Further Further Theory In addition I have this theory: If I say “xxxxx would like _____,” in America then peons bring xxxxx _____. For example, if I say “Tony Parker would like no beans,” then peons bring Tony Parker no beans.
Similar Role for French But then notice that ‘voudrais’ plays a similar role: If I say “xxxxx voudrais/ voudrait/ etc _____” in France, then peons bring xxxxx _____.”
Basic Acceptance Property It’s a simple step here. Horwich claims that the basic acceptance property underlying our uses of ‘would like’ and ‘voudrais/t/etc.’ And this is it: All uses of w (‘would like,’ or ‘voudrais’) arise from the fact that we accept that if we say “xxxx w _____” then peons bring xxxxx _____.”
Why Translation Works Therefore, identical basic acceptance properties between words in different languages give rise to identical behaviors (or at least, expectations of behaviors) across those languages.

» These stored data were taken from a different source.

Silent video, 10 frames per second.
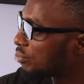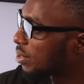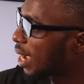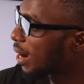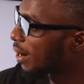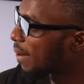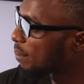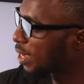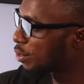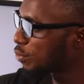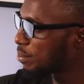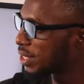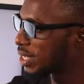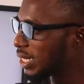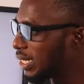diagram here, you'll be
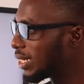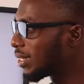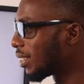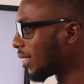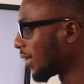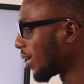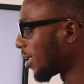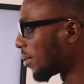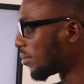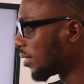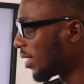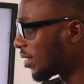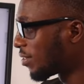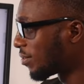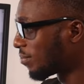seeing
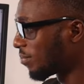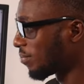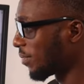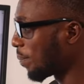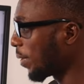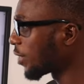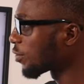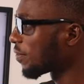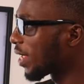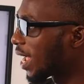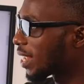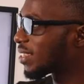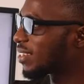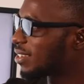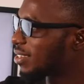the pH of the
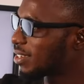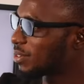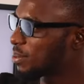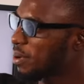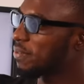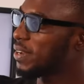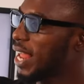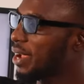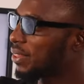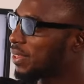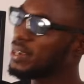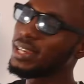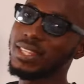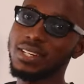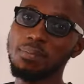acid roughly like
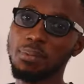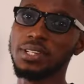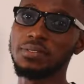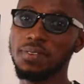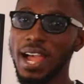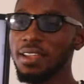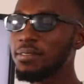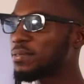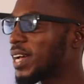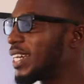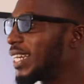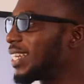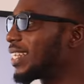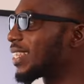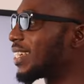3, 3.5, and
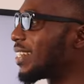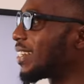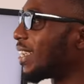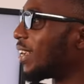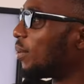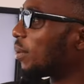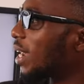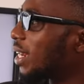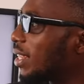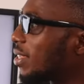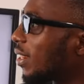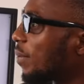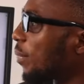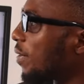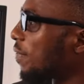anything, look at this
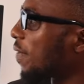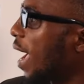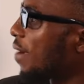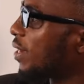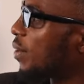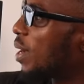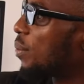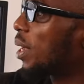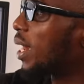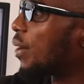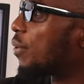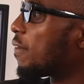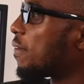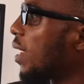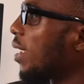3.5, then we are looking at
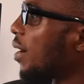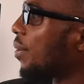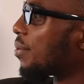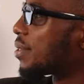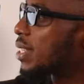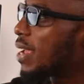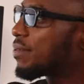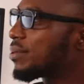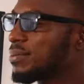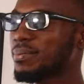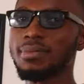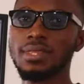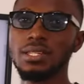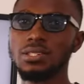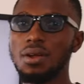roughly around
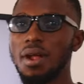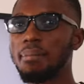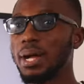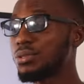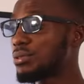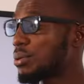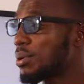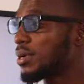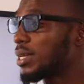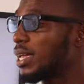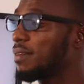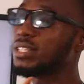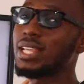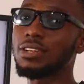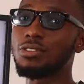7 thereabout. So if
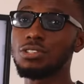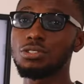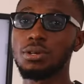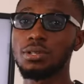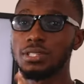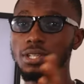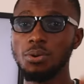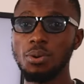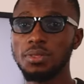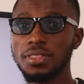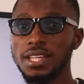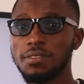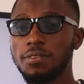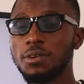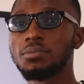the titration, the whole
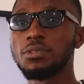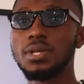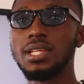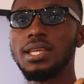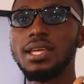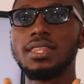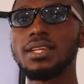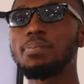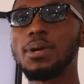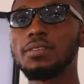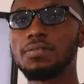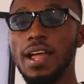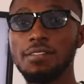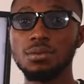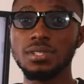thing falls between
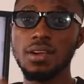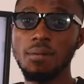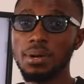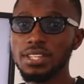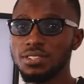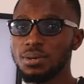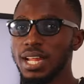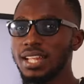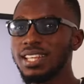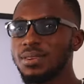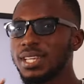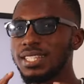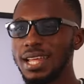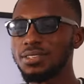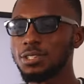3.5 to 7.0, that tells the
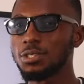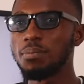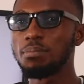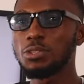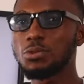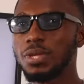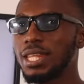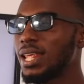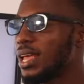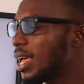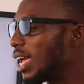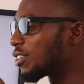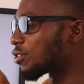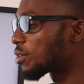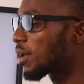titration between
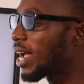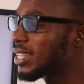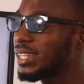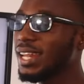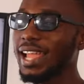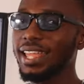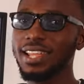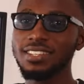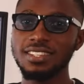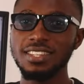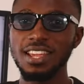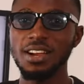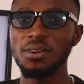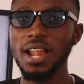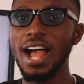a strong acid like
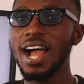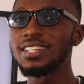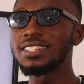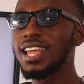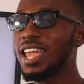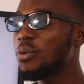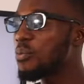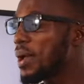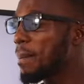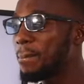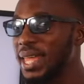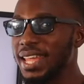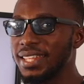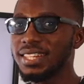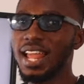HCl and a weak
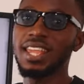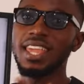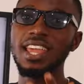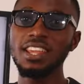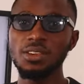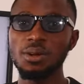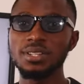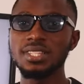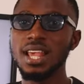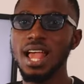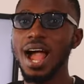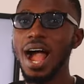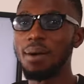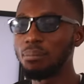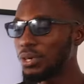base like aqueous
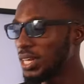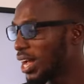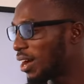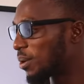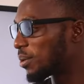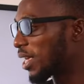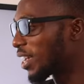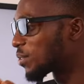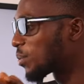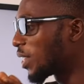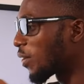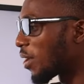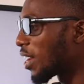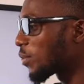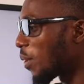ammonia. Okay, so the
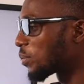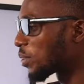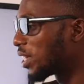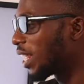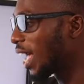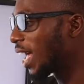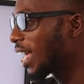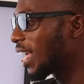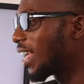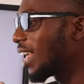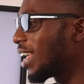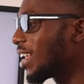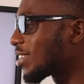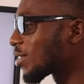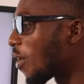correct option here is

Translation works, Horwich says, because meaning is constituted by basic acceptance properties.
Other Possibilities? Horwich doesn’t claim, however, that a denotation-involving theory couldn’t arrive at an explanation of why translation works. For example, for commands, we might think that instead of truth conditions (circumstances under which they are true), they had satisfaction conditions (circumstances under which they are obeyed) as their meanings.
Alternative Explanation Then we might say that 1.In any country, peons satisfy the conditions of your commands (when they speak the language you utter them in). 2.“I’d like some cheese” and “Je voudrais du fromage” have the same satisfaction conditions. 3.Peons will bring me cheese in France when I say “Je voudrais du fromage.”

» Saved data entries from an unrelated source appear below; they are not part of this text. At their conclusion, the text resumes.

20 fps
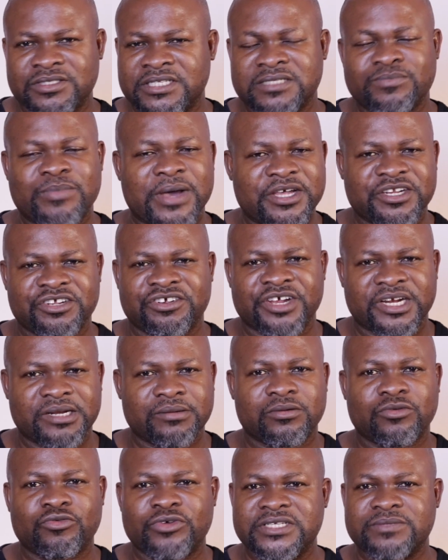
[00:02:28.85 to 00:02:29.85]
these
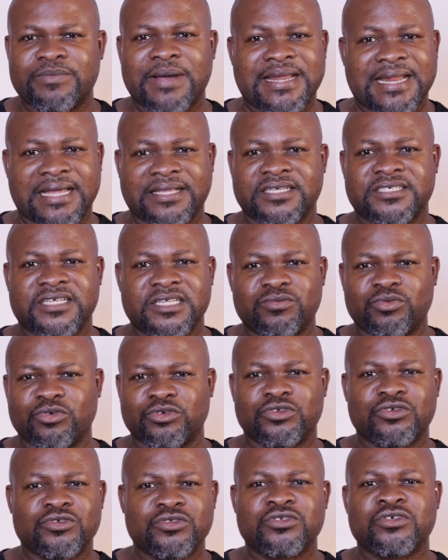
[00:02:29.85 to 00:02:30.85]
biodegradable waste biodigesters
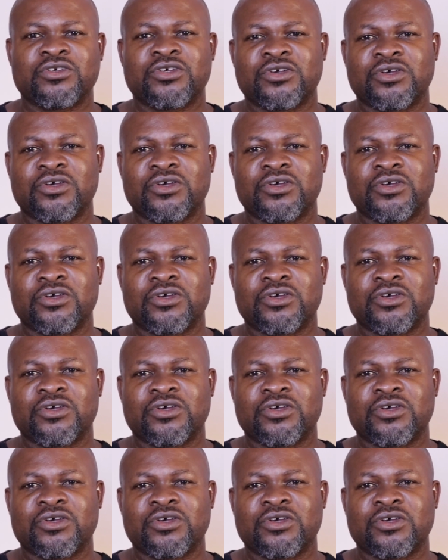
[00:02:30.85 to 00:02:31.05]
produce,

PRO Argument 7: Pragmatic Argument Horwich’s final argument is that since his theory explains why translation works, it explains why we bother translating things. I’m not sure this gets to count as an extra reason for accepting the theory.

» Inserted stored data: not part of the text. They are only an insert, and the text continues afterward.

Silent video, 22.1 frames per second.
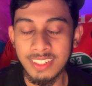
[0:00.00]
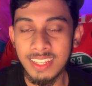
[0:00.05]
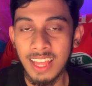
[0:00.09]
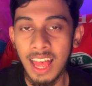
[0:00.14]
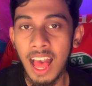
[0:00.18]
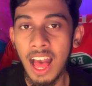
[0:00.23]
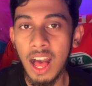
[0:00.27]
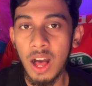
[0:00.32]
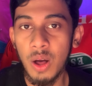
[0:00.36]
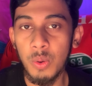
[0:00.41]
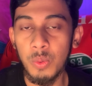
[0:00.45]

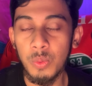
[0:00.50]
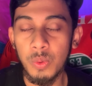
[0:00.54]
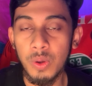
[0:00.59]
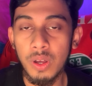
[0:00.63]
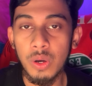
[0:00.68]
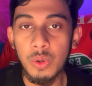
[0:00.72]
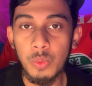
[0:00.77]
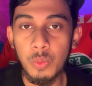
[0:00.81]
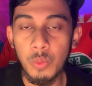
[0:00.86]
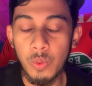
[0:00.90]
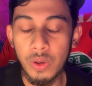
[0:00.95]
how
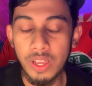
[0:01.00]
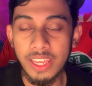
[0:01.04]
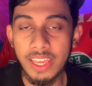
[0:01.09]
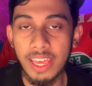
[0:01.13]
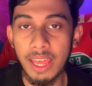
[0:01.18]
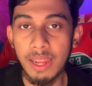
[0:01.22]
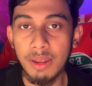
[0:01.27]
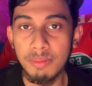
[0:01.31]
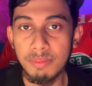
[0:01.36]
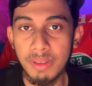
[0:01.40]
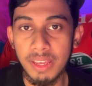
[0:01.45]
we
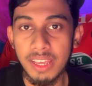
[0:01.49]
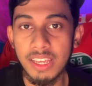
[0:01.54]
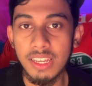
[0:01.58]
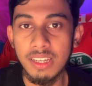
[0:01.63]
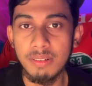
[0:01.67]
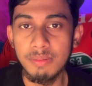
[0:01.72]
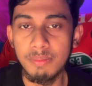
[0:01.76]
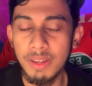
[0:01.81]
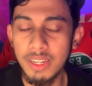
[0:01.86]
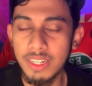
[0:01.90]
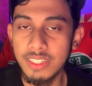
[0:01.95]
can
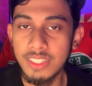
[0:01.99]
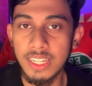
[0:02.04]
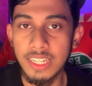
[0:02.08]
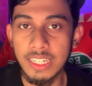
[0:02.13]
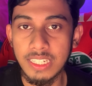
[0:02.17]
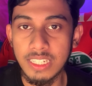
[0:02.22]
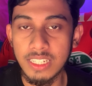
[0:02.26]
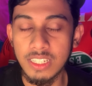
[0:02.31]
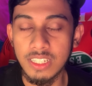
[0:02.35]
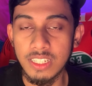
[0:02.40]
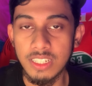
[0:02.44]
make many
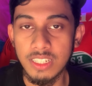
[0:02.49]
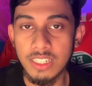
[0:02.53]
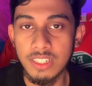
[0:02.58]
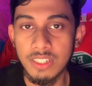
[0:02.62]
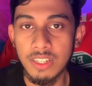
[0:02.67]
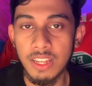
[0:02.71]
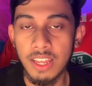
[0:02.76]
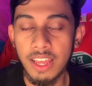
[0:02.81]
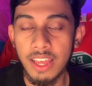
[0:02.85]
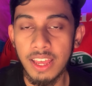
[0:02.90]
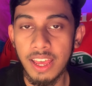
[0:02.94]

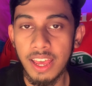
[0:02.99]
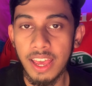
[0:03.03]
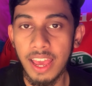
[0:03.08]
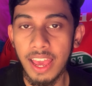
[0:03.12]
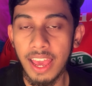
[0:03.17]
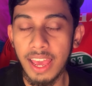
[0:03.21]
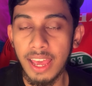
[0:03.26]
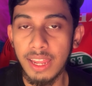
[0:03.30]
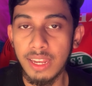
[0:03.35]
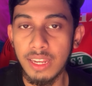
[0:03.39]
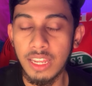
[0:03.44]
sentences
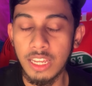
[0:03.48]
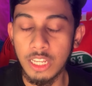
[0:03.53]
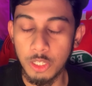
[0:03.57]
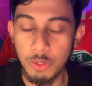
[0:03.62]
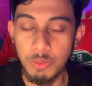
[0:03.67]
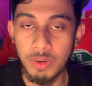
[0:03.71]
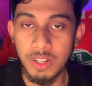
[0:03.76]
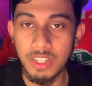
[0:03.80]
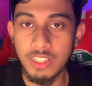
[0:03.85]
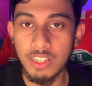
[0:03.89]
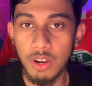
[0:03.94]
and
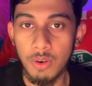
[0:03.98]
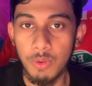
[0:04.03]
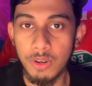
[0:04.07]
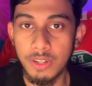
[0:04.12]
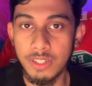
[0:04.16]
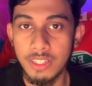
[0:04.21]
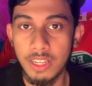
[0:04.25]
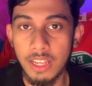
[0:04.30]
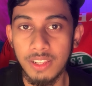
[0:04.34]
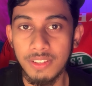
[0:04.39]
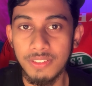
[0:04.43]
express
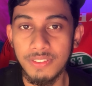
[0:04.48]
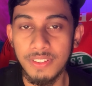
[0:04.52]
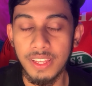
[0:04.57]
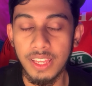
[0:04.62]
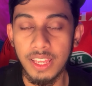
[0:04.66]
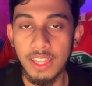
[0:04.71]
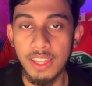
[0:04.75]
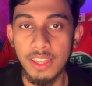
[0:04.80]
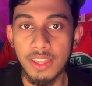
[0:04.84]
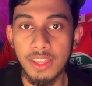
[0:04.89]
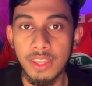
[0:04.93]
ourselves
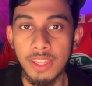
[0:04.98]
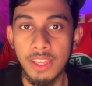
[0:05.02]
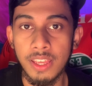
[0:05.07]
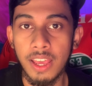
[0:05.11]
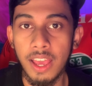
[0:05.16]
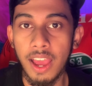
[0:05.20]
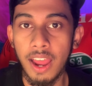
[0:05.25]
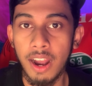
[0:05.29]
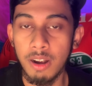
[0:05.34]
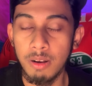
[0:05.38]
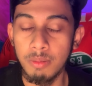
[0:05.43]
in the
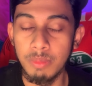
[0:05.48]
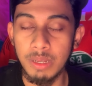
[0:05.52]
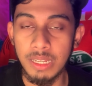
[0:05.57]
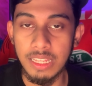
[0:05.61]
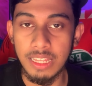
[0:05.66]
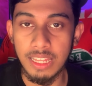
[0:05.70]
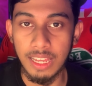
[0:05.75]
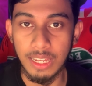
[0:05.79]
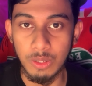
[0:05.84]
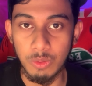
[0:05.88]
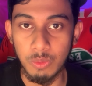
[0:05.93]

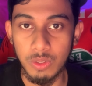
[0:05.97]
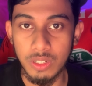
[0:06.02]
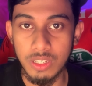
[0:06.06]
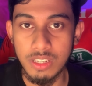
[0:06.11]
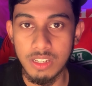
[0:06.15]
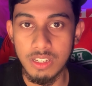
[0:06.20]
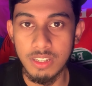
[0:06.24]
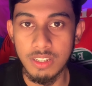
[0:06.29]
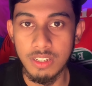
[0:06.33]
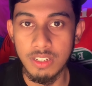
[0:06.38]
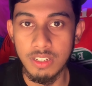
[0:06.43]
Arabic
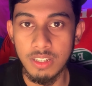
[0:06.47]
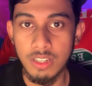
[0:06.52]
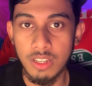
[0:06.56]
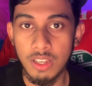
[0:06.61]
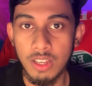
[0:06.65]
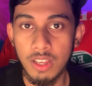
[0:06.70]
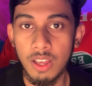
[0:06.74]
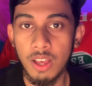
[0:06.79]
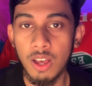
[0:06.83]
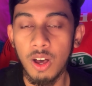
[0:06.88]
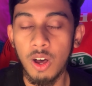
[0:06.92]
language.
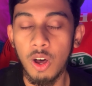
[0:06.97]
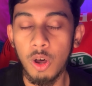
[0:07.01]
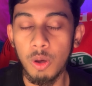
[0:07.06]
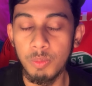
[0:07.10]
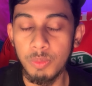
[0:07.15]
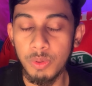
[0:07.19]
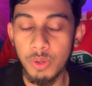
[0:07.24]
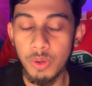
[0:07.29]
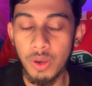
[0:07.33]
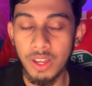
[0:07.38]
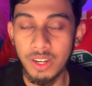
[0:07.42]

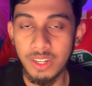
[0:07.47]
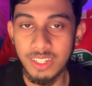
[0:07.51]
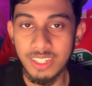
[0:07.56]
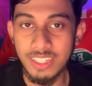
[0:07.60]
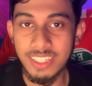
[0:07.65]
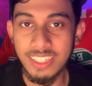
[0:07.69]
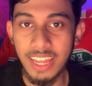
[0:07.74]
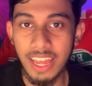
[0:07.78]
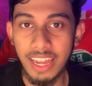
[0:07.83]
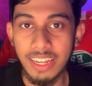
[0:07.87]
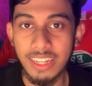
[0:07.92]
Hope you
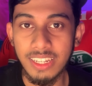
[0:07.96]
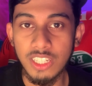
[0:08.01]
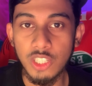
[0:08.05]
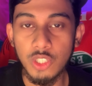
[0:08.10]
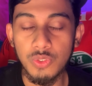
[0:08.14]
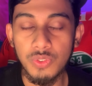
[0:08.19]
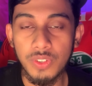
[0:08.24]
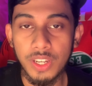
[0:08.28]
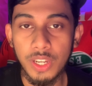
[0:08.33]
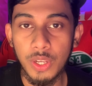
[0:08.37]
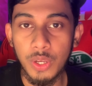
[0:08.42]
understand
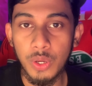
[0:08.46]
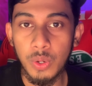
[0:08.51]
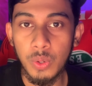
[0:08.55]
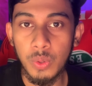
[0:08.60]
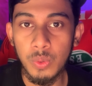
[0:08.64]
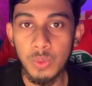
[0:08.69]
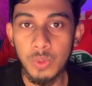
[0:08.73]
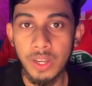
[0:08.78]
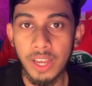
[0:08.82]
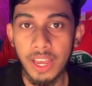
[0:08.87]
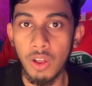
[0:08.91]
this
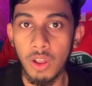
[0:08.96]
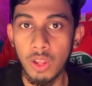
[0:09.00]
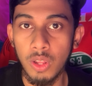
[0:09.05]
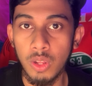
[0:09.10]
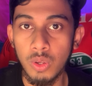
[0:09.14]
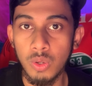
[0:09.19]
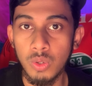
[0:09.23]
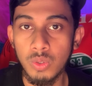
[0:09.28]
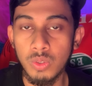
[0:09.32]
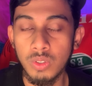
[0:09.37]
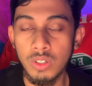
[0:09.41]
video.
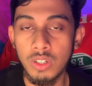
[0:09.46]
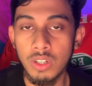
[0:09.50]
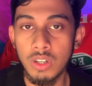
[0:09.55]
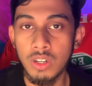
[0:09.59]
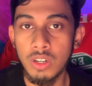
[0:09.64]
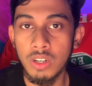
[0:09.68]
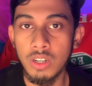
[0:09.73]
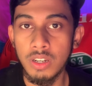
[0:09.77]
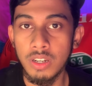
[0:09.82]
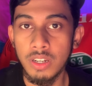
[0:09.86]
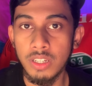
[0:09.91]
Follow
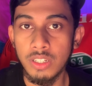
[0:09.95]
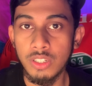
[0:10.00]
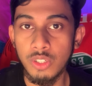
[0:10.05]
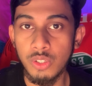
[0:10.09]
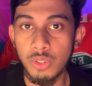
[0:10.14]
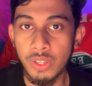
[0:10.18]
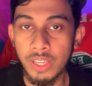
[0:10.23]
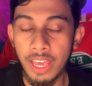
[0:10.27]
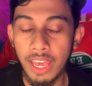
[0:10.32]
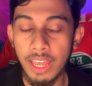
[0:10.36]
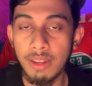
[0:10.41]

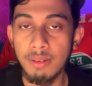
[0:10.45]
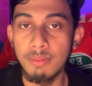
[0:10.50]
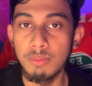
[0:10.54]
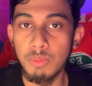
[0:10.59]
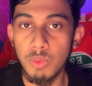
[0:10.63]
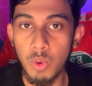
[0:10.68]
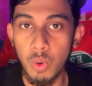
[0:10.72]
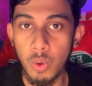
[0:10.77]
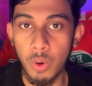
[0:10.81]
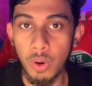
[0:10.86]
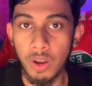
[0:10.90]
to get
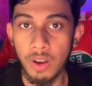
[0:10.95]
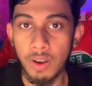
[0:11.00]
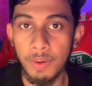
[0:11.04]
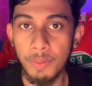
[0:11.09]
more.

Horwich is not the only use theorist, but he’s one of the few that I understand. His views are put forth in admirable clarity. Here’s a summary of the arguments, color- coded for whether I think they work, don’t work, or are still up for grabs.
Rainbows 1.There’s only one sense of ‘meaning.’ 2.UT required for meaning to explain use. 3.Appropriate similarity in use = same meaning 4.UT required for synonym equivalence. 5.UT required for implicit definitions to work. 6.UT required for efficacy of translation. 7.UT explains purpose of translation.